Requirement |
In full and unchanged, set down the entries that follow, with no images.

:: Information ::

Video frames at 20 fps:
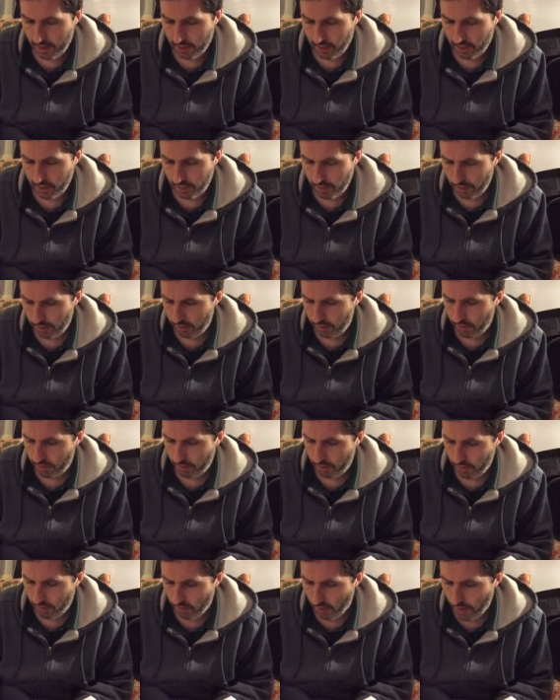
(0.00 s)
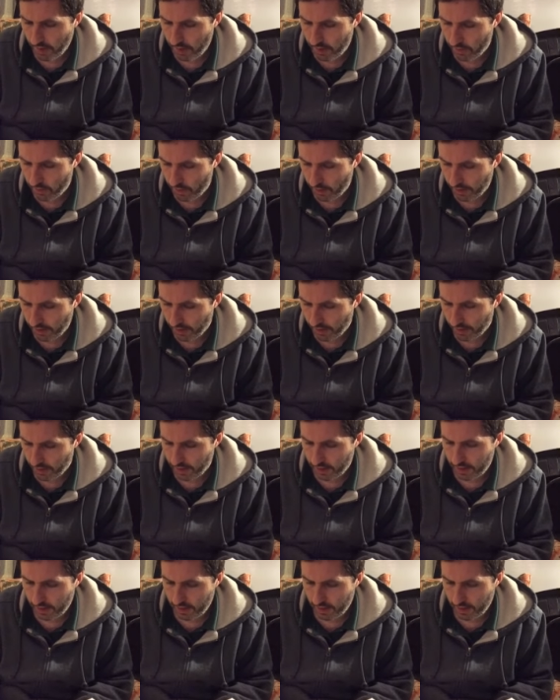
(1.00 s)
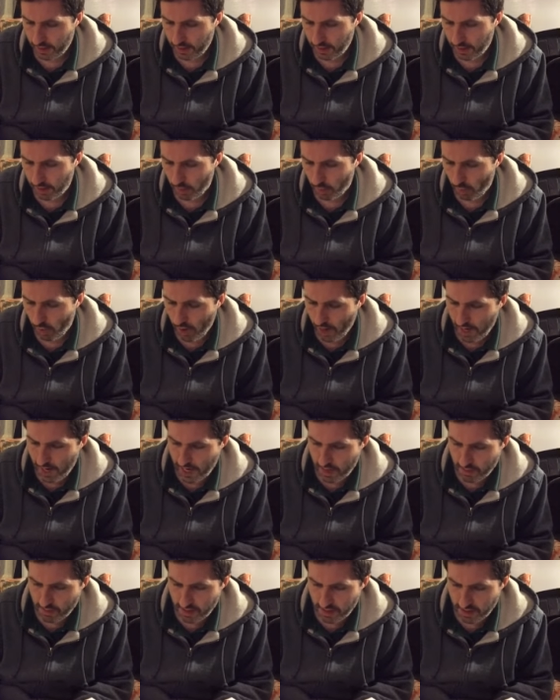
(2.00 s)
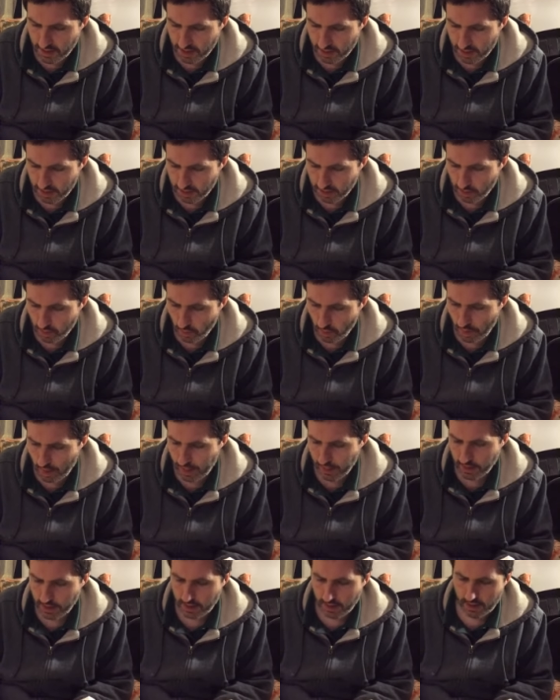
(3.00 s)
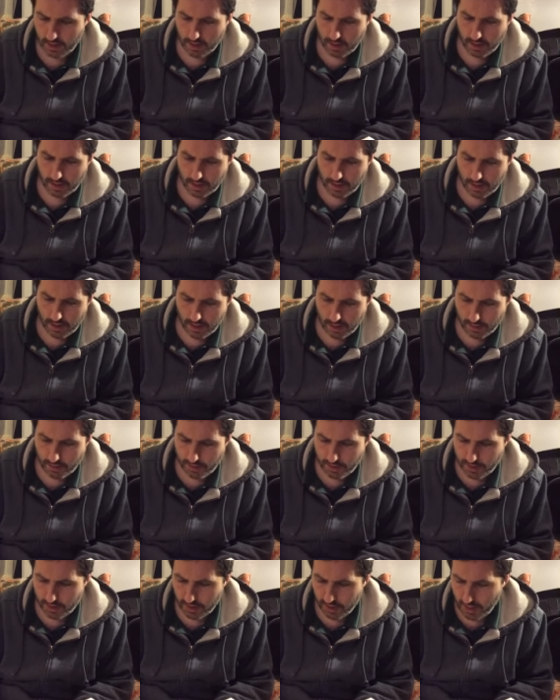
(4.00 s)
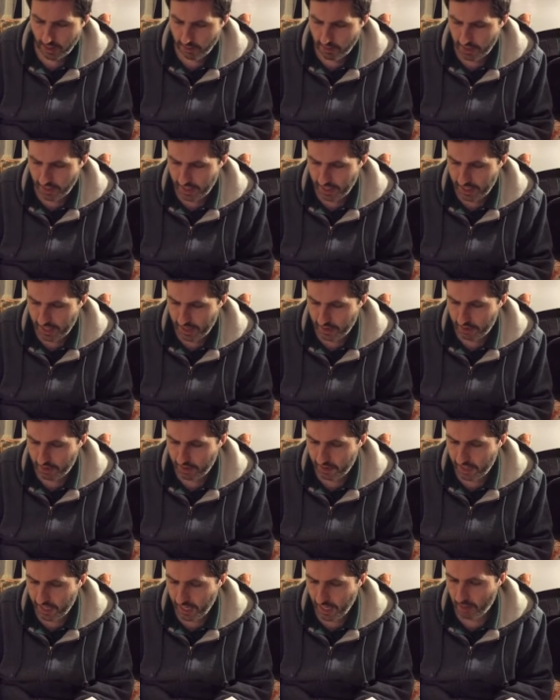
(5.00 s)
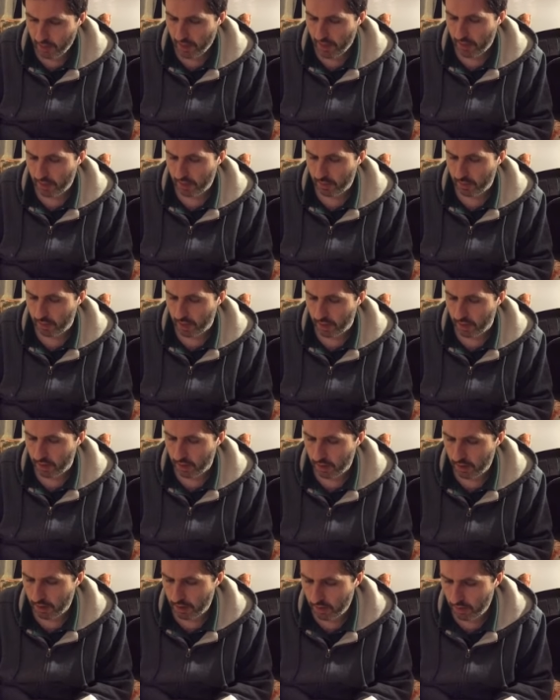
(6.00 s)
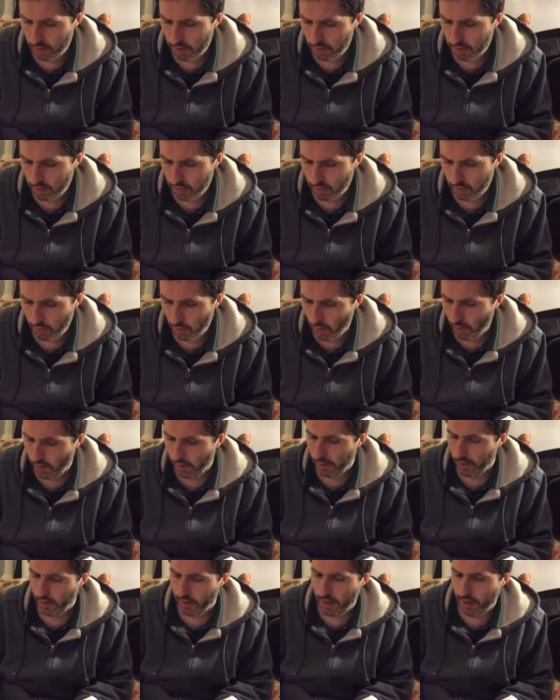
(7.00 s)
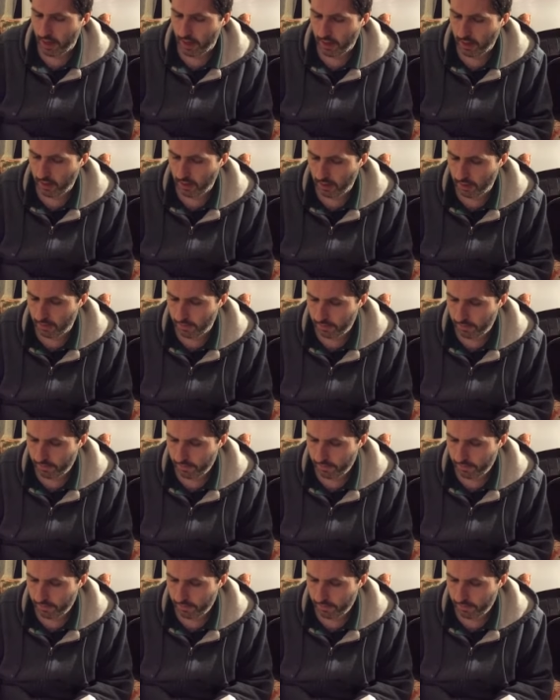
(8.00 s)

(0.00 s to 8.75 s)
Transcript: What the Christ was it? Like a Y, but not quite. Almost an upside down gamma, but swirly, right? I couldn't.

:::

Written response |
Video frames at 20 fps:
(0.00 s)
(1.00 s)
(2.00 s)
(3.00 s)
(4.00 s)
(5.00 s)
(6.00 s)
(7.00 s)
(8.00 s)

(0.00 s to 8.75 s)
Transcript: What the Christ was it? Like a Y, but not quite. Almost an upside down gamma, but swirly, right? I couldn't.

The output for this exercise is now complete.